Actos Lawsuits

Actos lawsuits filed against Takeda Pharmaceuticals continue to rise in result of the manufacturer not properly warning the public about the risk of bladder cancer from the use of Actos. There are some that believe that Eli Lilly Pharmaceuticals, the co-marketer of the drug, is also responsible for not stating the risk of the drug on the label. In the August 5, 2011 edition of the Washington Post, it indicates that thousands of lawsuits were filed since early August, all alleging that Actos caused the development of bladder cancer in patients. The drug has also been linked to the risk of cardiovascular complications and liver disease, which all stemmed from the extended use of Actos.

Actos FDA Warnings

The FDA issued a warning in June 2011, after a five-year study of Actos that was initiated by Takeda Pharmaceuticals, which identified an increase threat of bladder cancer amongst long-term users of the drug Actos. Patients that have or have been diagnosed with bladder cancer were urged not to use Actos.

The FDA did require the makers of Actos and a similar drug, Avandia, to place a "black box" alert on the product label in June 2007. This specific warning was initiated immediately after a study that was implemented by the Cleveland Clinic, which found Actos and Avandia did increase the threat of a heart attack by 42 percent, along with liver inflammation, liver failure, hepatitis, and highly elevated liver enzymes.

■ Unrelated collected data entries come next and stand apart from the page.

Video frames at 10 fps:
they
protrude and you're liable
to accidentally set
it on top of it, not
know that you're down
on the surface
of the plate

The drug label was changed in July 2004 that listed "Carcinogenesis, Mutagenesis, Impairment of Fertility" as precautions.

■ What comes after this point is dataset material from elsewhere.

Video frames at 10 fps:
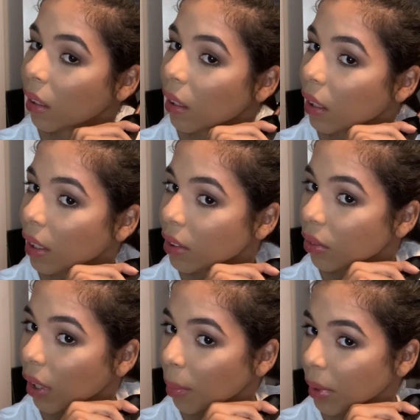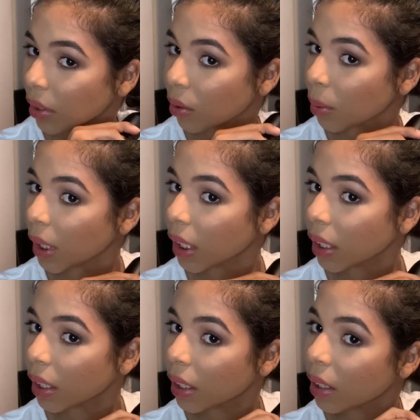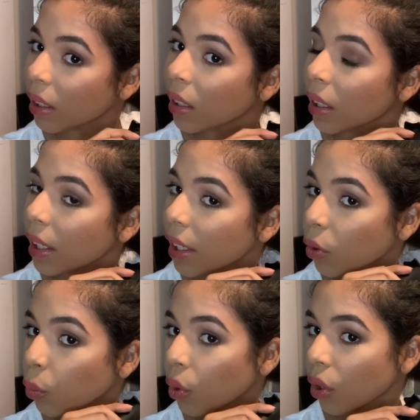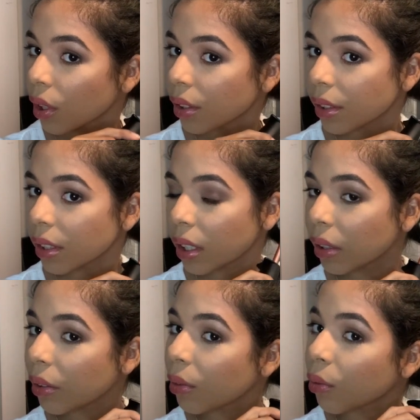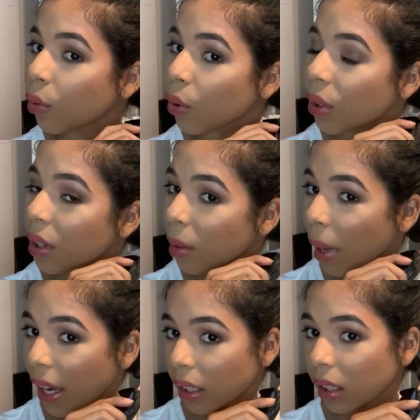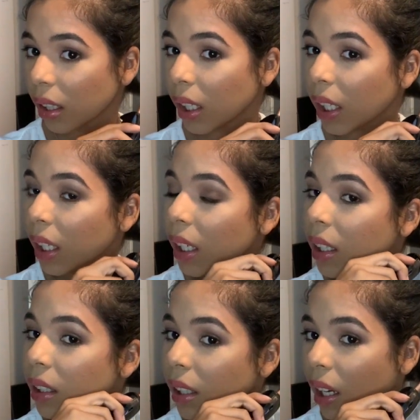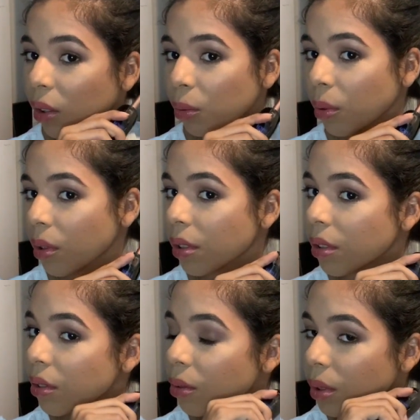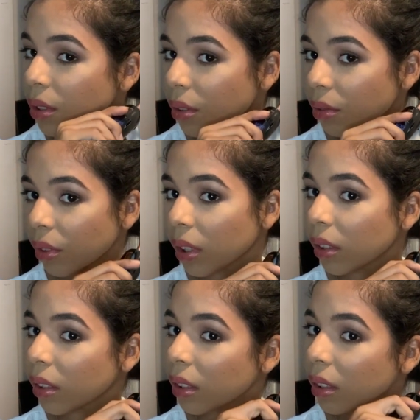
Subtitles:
I like to wrap this way, inwards for the back and outwards towards the front.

In 2002, the product label did include the following warning regarding the risk of Actos and it's side effects: "In various implemented insulin mixture cases, a small percentage of patients that reported already having cardiac complications did develop the onset of congestive heart failure (CHF), when treated with ACTOS in combination with insulin." Actos is a drug that is often utilized to treat type 2 diabetes, along with insulin.

Actos and Congestive Heart Failure (CHF)

Actos (Pioglitazone Hydrochloride) is a distinct member of drugs called Thiazolidinediones, which have been attributed to liver and cardiovascular difficulties. Some side effects of Actos that have been reported include the threat of congestive heart failure (CHF), with the increased risk of uncommon liver complications, and the elevated risk of bladder cancer. The link between Actos and congestive heart failure (CHF) was so strong that in 2007 the FDA did escalate warnings concerning the drug.

Actos Rhabdomyolysis and Kidney Failure

The FDA has announced a safety concern with Actos attributing to Rhabdomyolysis. This safety concern has not yet established that there is a causal link among the two, but that the drug is associated with documented threats. The FDA is continuing to evaluate this situation to determine if the action of regulation is necessary regarding Actos and Rhabdomyolysis.

Rhabdomyolysis is defined as a uncommon disease that causes muscle fibers to deteriorate, resulting with myoglobin that is released in the blood stream. It has been reported that Rhabdomyolysis does cause muscle pains, aches and weakness. Studies have shown that Rhabdomyolysis does lead to kidney failure. Some additional symptoms of Rhabdomyolysis consist of fever, fatigue, and nausea. Sometimes these symptoms may be confused with other conditions.

Compensation for Actos Side Effects

Victims of the side effects of Actos can file a injury claim to seek compensation for damages, to assist with the high cost of their medical bills, lost of income, and pain and suffering. The ongoing treatment of bladder cancer and heart and liver illnesses can demand extensive medical care, which in turn can interfere with a person's social life and career.

If the victim dies before a determination is reached by the injury claim, the victim's family can continue with the case by filing a survivor claim. Furthermore, the family can also file a wrongful death lawsuit to be compensated for lost monetary support, incurred funeral expenses, and emotional stress.

On July 11, 2011, both Germany and France announced the suspended sales of Actos due to bladder cancer concerns, along with another diabetes drug made by Takeda Pharmaceuticals called Competact, which a study also revealed an increased risk for bladder cancer among patients who were taking the drug long-term.